His argument seems to be that putting “America first” means stopping foreigners “freeloading”. The actual point is that the NHS (via NICE) operates as a single payer, and so has more muscle than the fragmented US system, where payments are made by individual health insurance companies.
That is in stark contrast with Nigel Farage’s attempts to claim that Trump would be a president who would take the UK “to the front of the queue”.
Farage being wrong is hardly news-worthy. But this calls to mind some perceptive comments in the first chapter of Nick Clegg’s How to stop Brexit, where he points up the string of things which have led to the imagination of Britain being an exception — not least the fantasy that we alone won the Second World War (which ignores the fact that we were in deep trouble until the Americans joined in). He continues:
By the 1960s, however, a reluctant acceptance that Britain had to change had set in. Post-imperial Britain was no longer as powerful on the world stage, and we grudgingly accepted that it was time to seek ore than a stand-off role in Europe.
With that mindset, it is not surprising that there was little fanfare when we finaly made the leap and joined the rowing European club… Basic economic necessity, rather than ideology, hope or inspiration, lay behind Britain’s decision to end the country’s splendid isolation. (pp7–8)

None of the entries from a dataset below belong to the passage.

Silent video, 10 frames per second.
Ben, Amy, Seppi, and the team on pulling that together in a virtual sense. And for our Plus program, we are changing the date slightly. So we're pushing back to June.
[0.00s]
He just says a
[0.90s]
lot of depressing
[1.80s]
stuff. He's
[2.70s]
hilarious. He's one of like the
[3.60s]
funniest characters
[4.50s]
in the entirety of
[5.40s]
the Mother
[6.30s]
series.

Whether the British Empire was as glorious as its proponents claim is a very open question, but it is possible to think of a time when the UK and the US were equals.

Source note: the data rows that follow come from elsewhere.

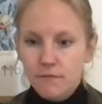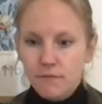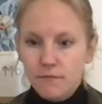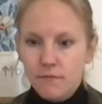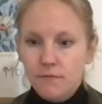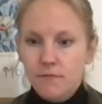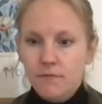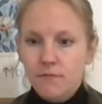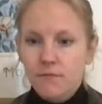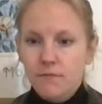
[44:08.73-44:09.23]

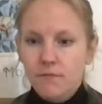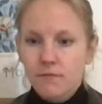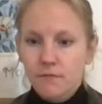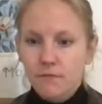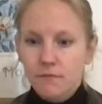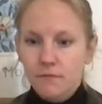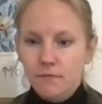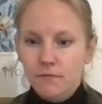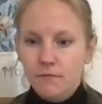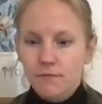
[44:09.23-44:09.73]

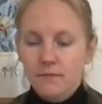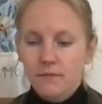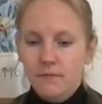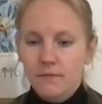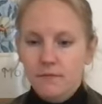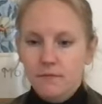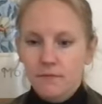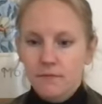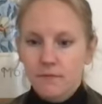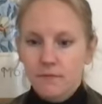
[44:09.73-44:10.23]

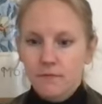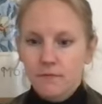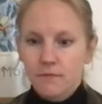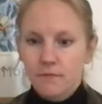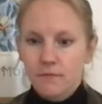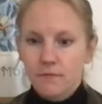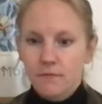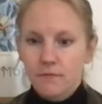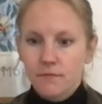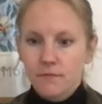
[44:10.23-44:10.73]

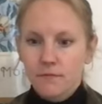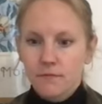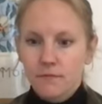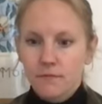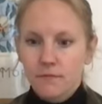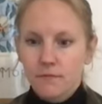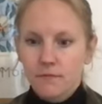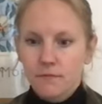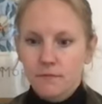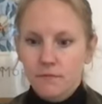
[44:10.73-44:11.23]

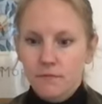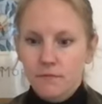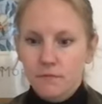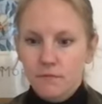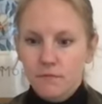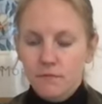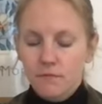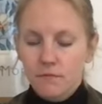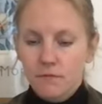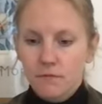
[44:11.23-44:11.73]

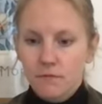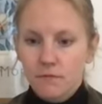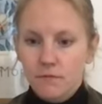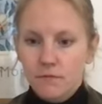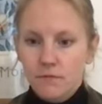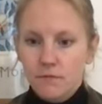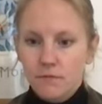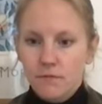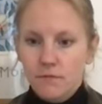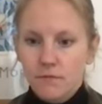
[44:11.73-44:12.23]

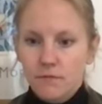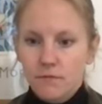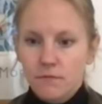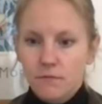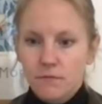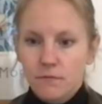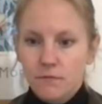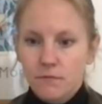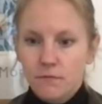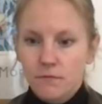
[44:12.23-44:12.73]

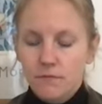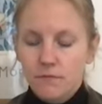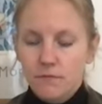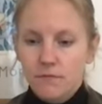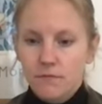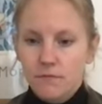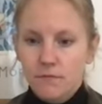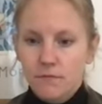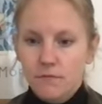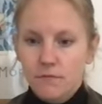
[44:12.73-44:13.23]

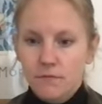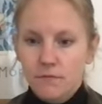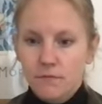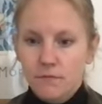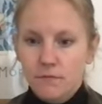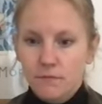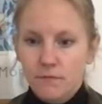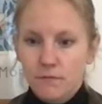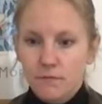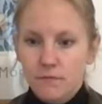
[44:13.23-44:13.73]

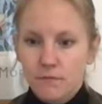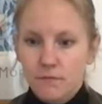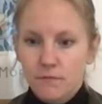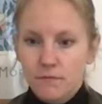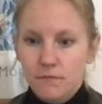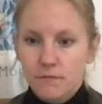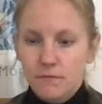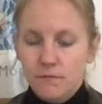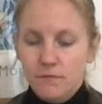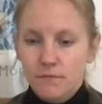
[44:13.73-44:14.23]

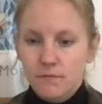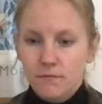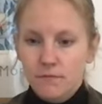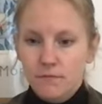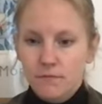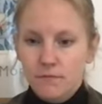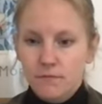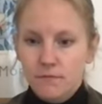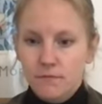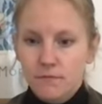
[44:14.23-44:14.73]

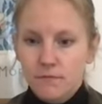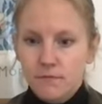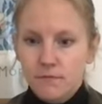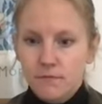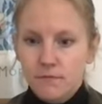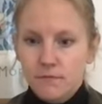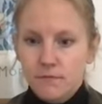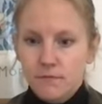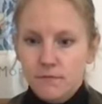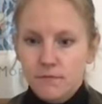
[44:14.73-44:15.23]

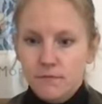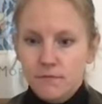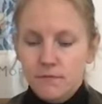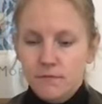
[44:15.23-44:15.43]
This person isn't speaking.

Farage’s confidence in a special link with Trump is redolent of those times. But in leaving the EU, the UK does drop down the league table. We face being greatly weakened. We are far from any illusion of equality with the US. If penalising the NHS meets Trump’s campaign promise to put “America First” it will happen.
What this unseemly episode shows is Britain (or at least, its Faragist / Brexiteer streak) risking future on idealised fantasies of the past. It’s no wonder that some civil servants have disparaingly dubbed the vision of multiple trade deals as “British Empire 2.0”.
The fantasy of the UK relating to the US as an equal is dangerous. Donald Tusk summed it up brilliantly: “Europe should be grateful to President Trump because, thanks to him, we have got rid of all illusions. He has made us realise that, if you need a helping hand, you will find one at the end of your arm.”
In being so wrong, Farage has demonstrated (again) that the UK’s most important friends lie across the Channel, not across the Atlantic (or in the former colonies which we treated badly).